The labor group is sounding the warning after the trade-weighted krone has climbed 8 percent from a low last year, recovering as the price of oil doubled.
Norwegian businesses “are balancing on a knife’s edge,” Gerd Kristiansen, 61, leader of LO, the biggest trade union, said in an interview on Wednesday at her office in Oslo. “While there are some companies that are doing very well, exports will weaken if the krone appreciates the way it’s now doing. But I think that both the central bank and the economic community are on their toes and keeping an eye.”
Norway’s central bank has sought to steer the krone since as far back as 2012, pressing it down to support exporters in western Europe’s biggest oil producer. The currency is now gaining after the bank in December signaled it could be done with easing amid growing concerns over imbalances building up in the nation’s red-hot housing market.

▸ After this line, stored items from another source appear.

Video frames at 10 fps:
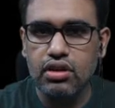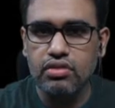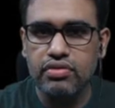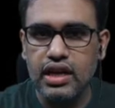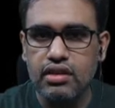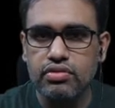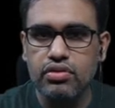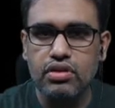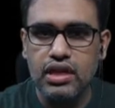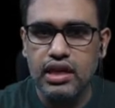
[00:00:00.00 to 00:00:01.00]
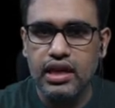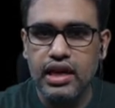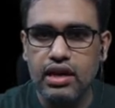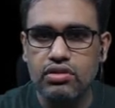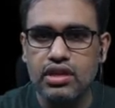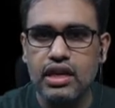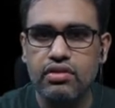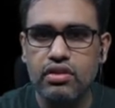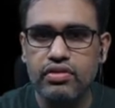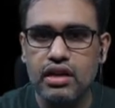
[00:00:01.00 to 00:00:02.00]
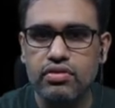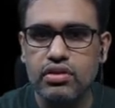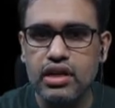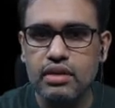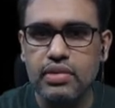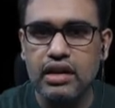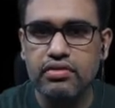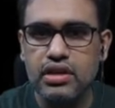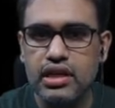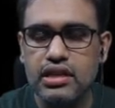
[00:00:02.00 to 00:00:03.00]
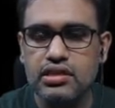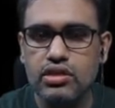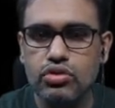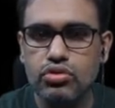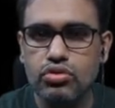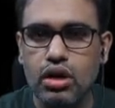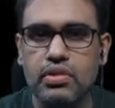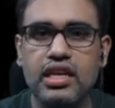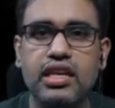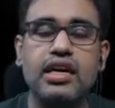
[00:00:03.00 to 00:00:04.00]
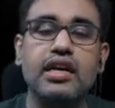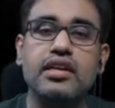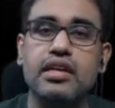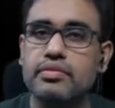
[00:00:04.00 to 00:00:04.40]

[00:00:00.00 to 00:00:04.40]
of L4, around the level of L4, it bifurcates into two common iliac artery.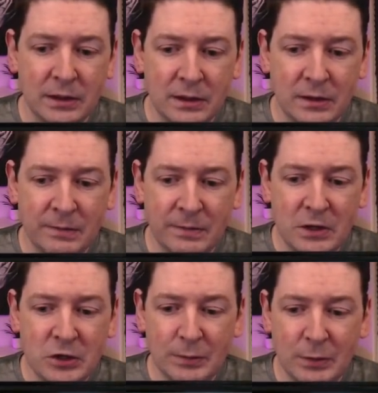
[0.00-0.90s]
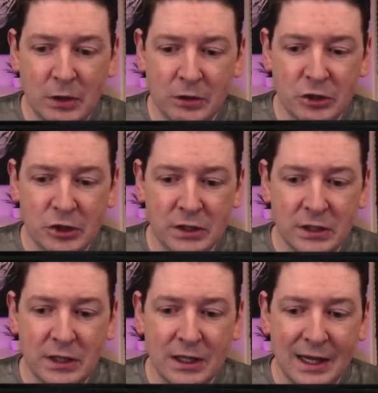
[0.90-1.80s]
the feature branch
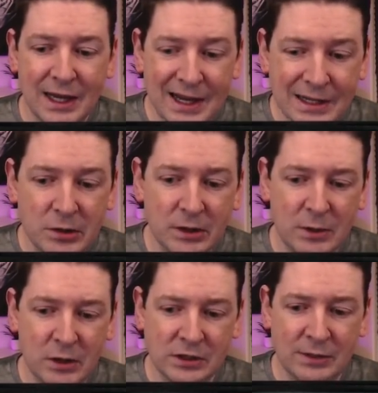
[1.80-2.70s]
into the master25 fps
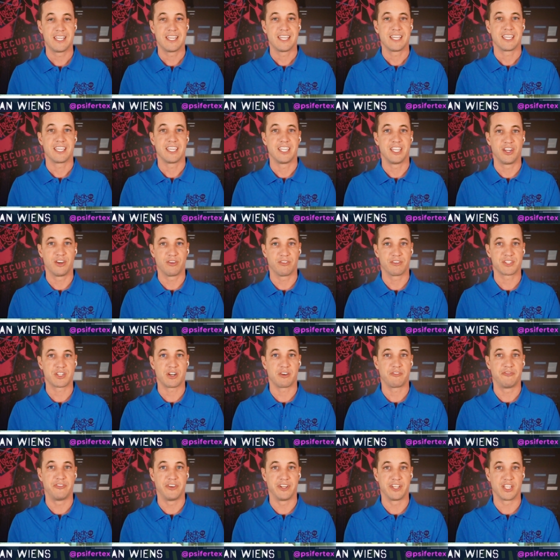Here is our
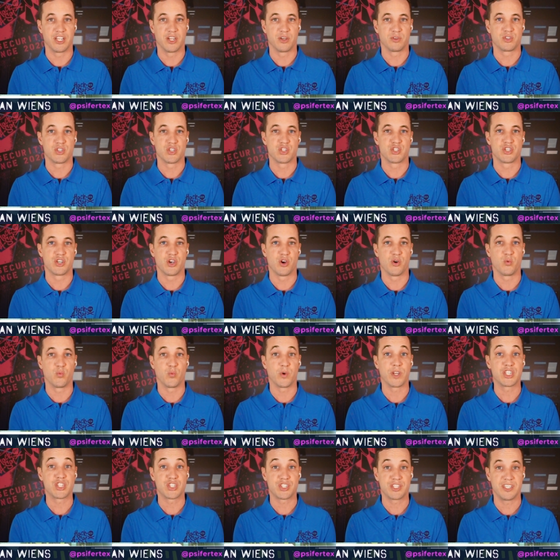video to show
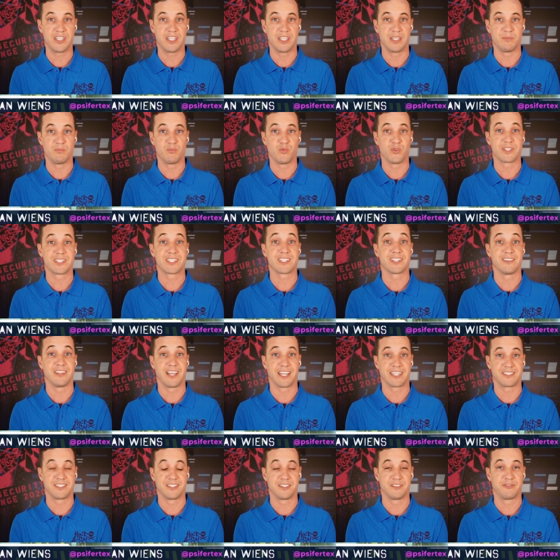which team was
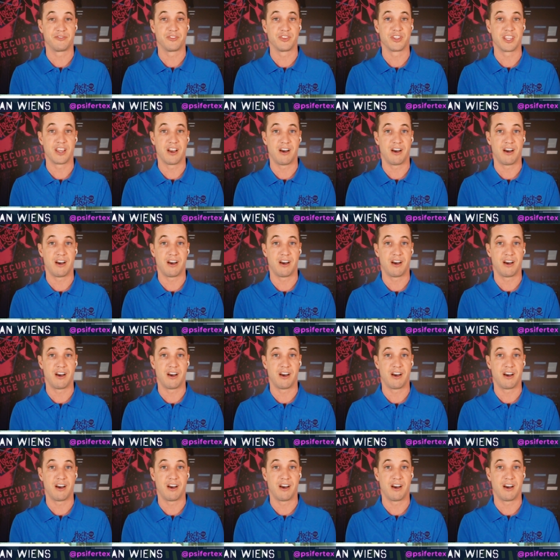selected for the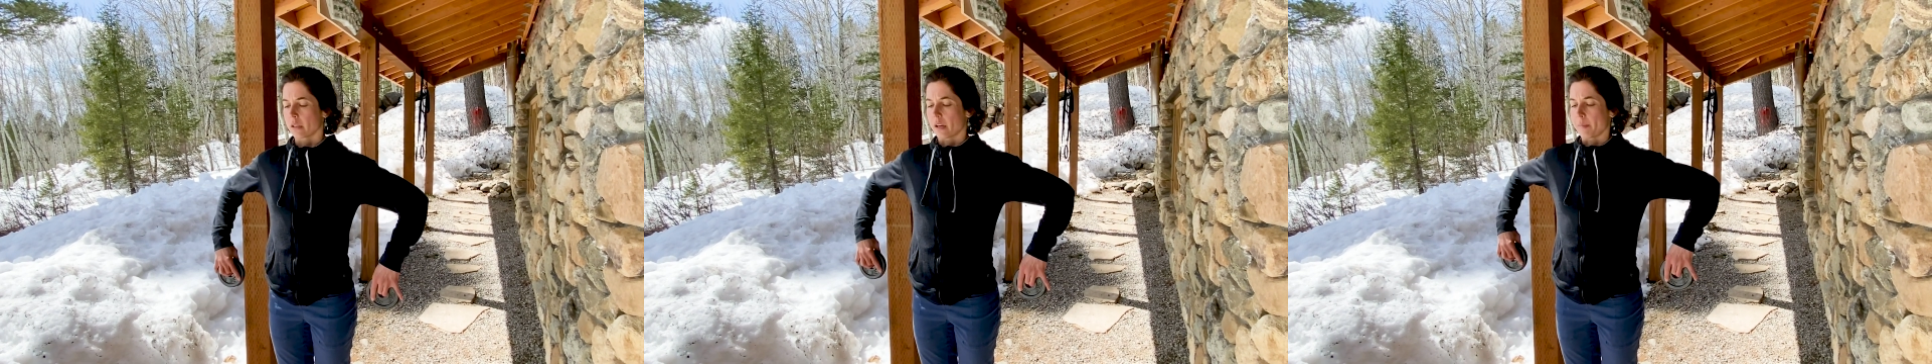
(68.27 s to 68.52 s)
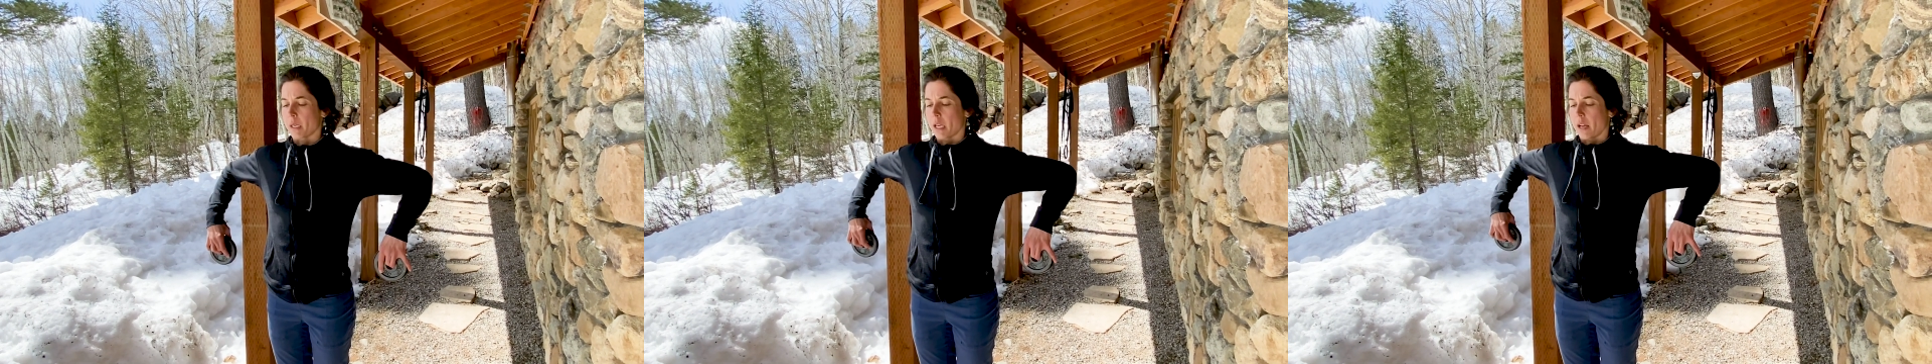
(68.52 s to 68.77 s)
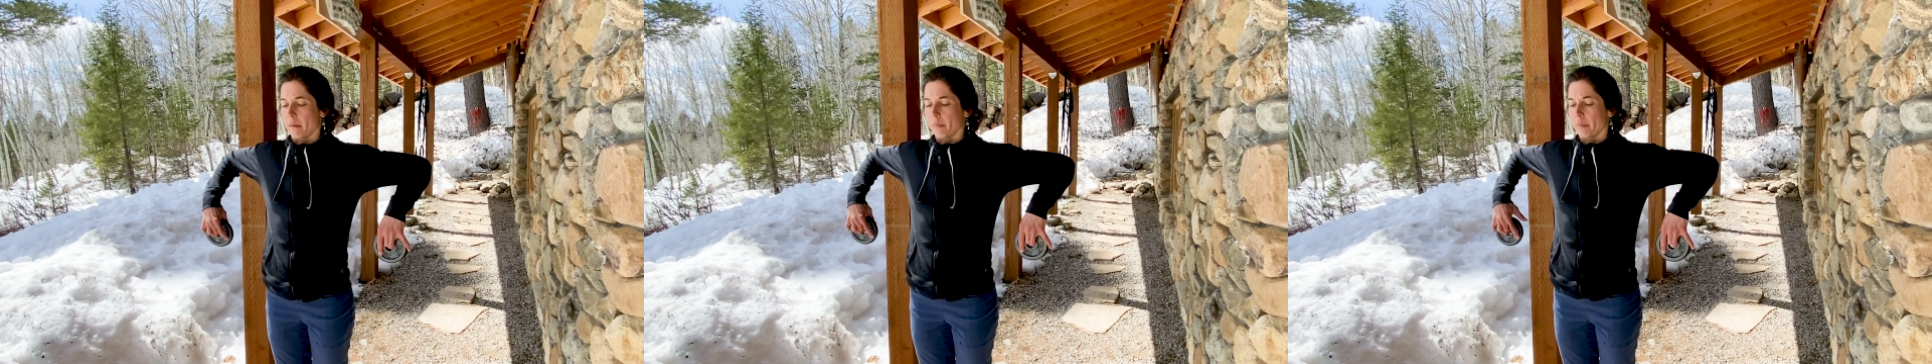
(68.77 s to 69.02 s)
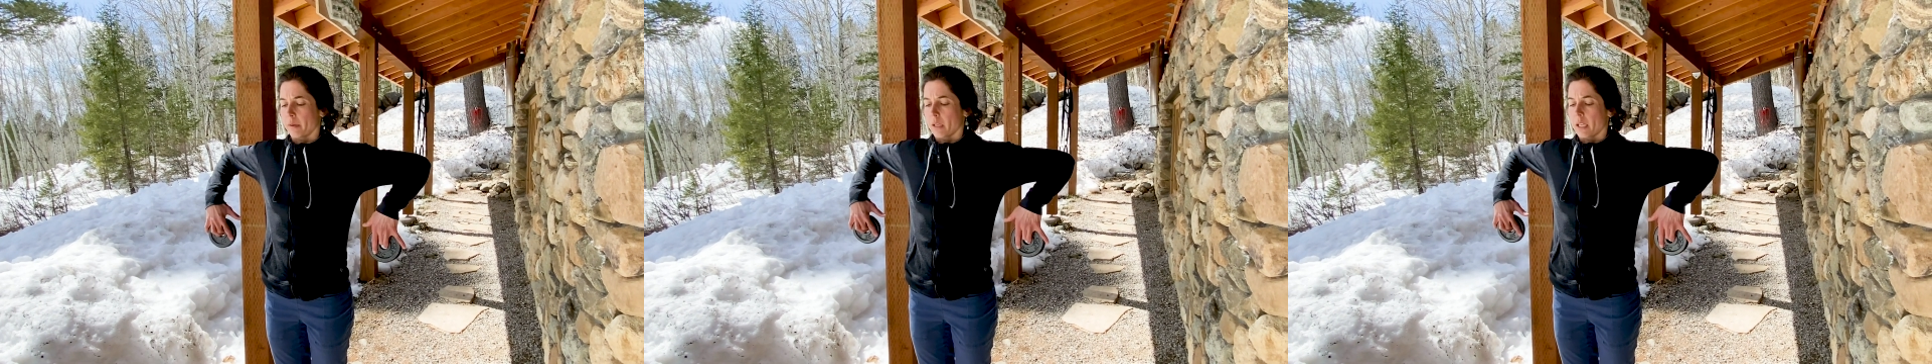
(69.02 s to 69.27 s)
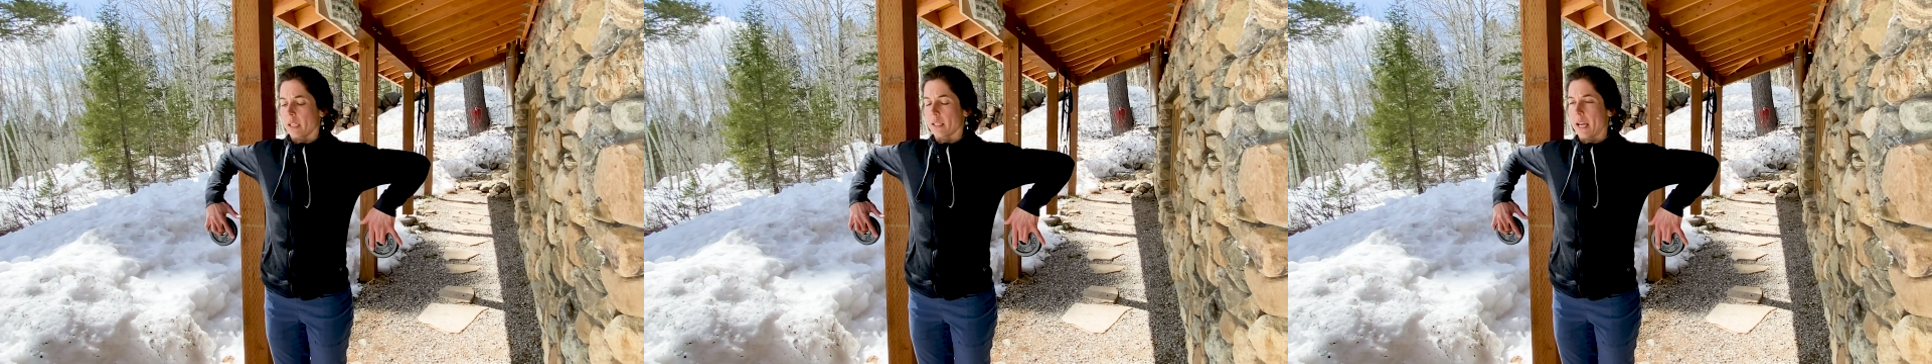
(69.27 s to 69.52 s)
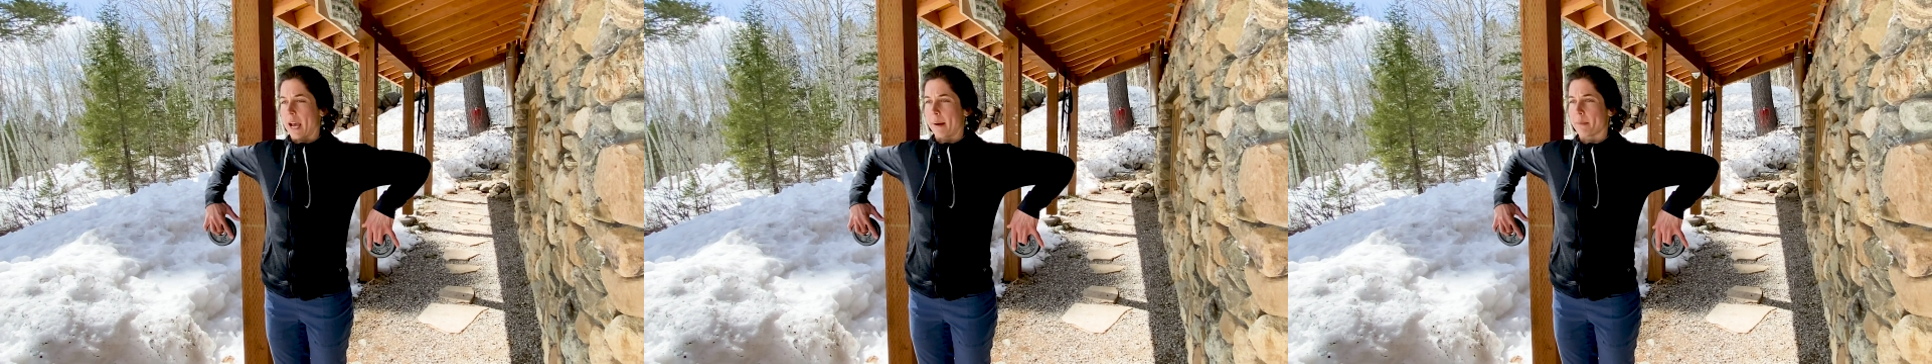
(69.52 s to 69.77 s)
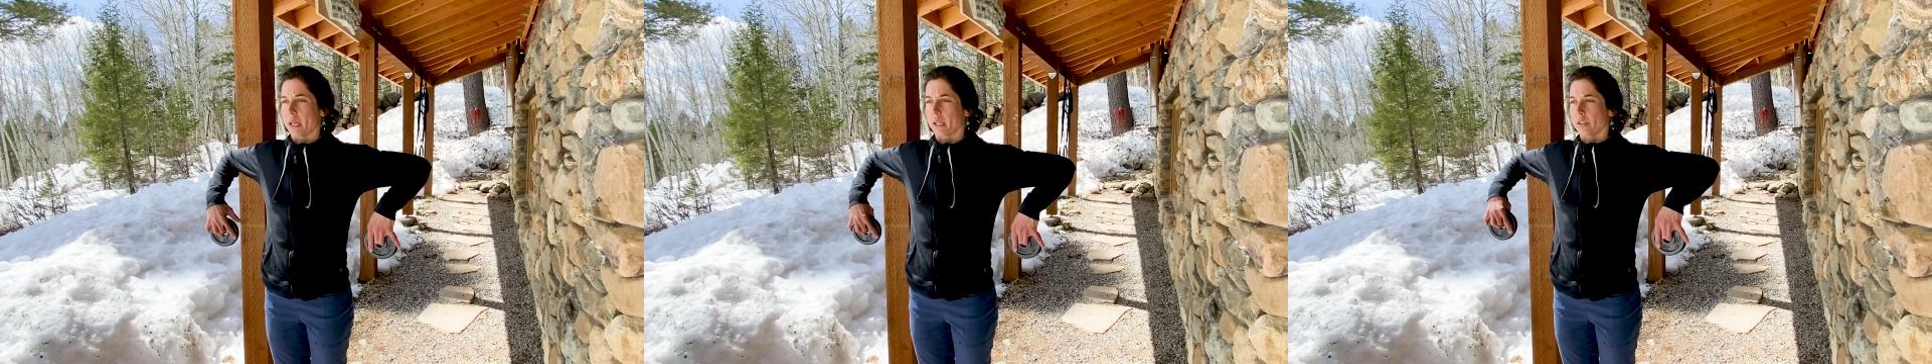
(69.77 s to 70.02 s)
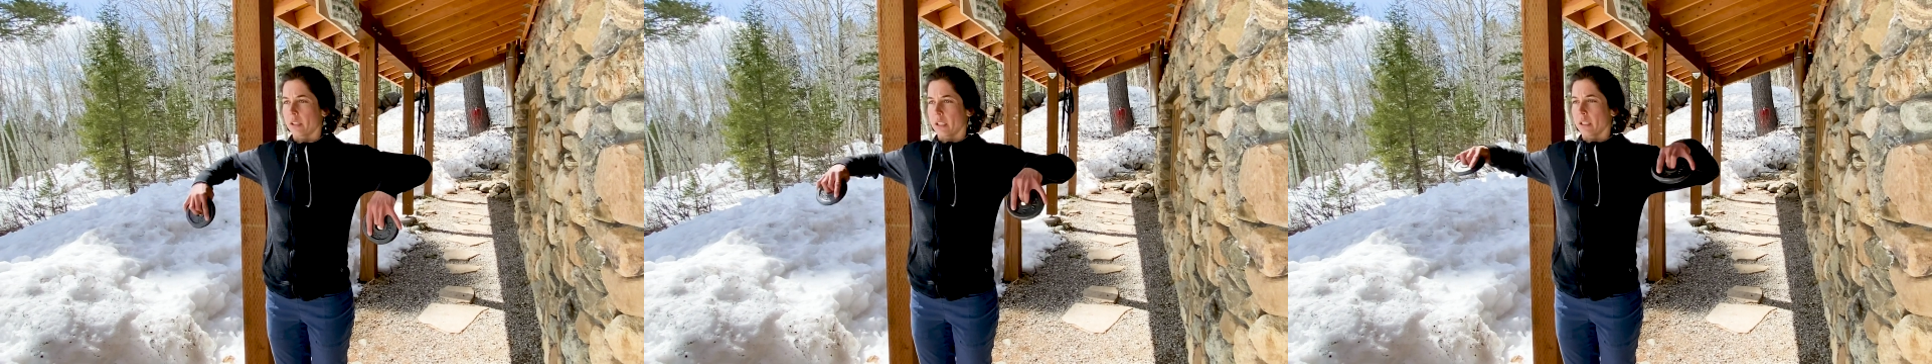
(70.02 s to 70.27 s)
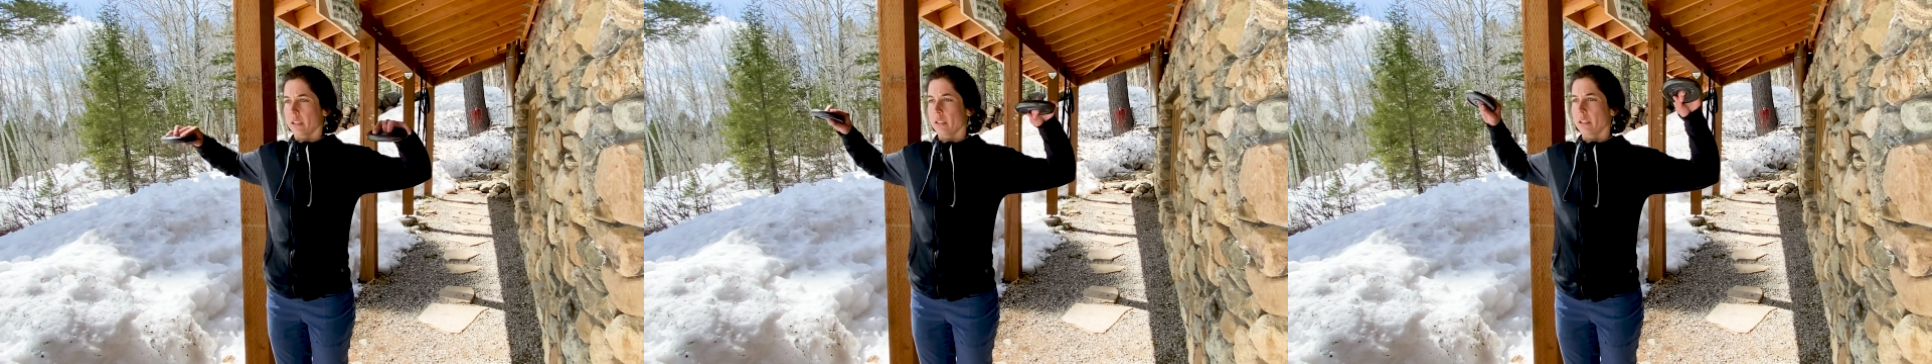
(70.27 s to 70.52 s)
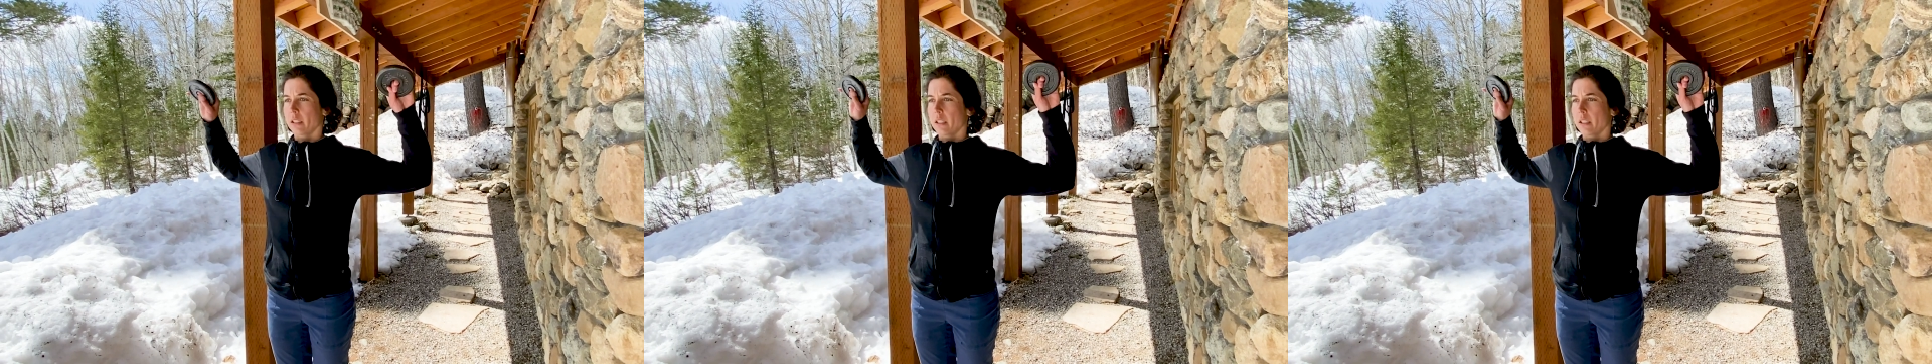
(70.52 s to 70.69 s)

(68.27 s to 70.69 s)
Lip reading: coming up into abduction,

The union leader also slammed the Conservative-led minority government’s handling of the economy, saying it has largely failed in generating the jobs needed to replace the 50,000 estimated to have been lost in the oil industry. Norway is heading for an election in September and LO is aligned with the opposition Labor Party.
“The biggest challenge right now is that the government has used so much money on tax cuts for those that run Norwegian businesses and expected a growth in jobs, but that hasn’t happened,” she said. “So we are lagging far behind in job creation.”
While the unemployment rate has fallen after hitting a 20-year high during the summer, the decline is largely a result of people leaving the labor force. The number of employed has slid almost 30,000 since the start of last year and is only marginally higher since Prime Minister Erna Solberg took over in 2013, data from Statistics Norway showed this week.
With only eight months until the election, Solberg is running out of time to deliver on her pledge to reduce Norway’s dependence on oil. The economy has been held up by record public spending and a booming housing market. Solberg last year dipped into the nation’s sovereign wealth fund for the first time and is accelerating withdrawals this year.
Planned oil spending in 2017 amounts to 226 billion kroner ($27 billion), or almost 8 percent of the economy.
There’s very little "room for maneuver" in terms of adding more fiscal stimulus for the next government, Kristiansen said.
The union will now start asserting itself at the wage bargaining table after accepting next to nothing in wage growth during the crisis to boost competitiveness. Estimates from the Norwegian statistics bureau show that real wage growth was negative in 2016, a level not seen since the boom-and-bust of the 1980s.
"There will be demands for an increase in the coming settlement negotiations, an evenly distributed increase,” she said. “There’s no doubt.”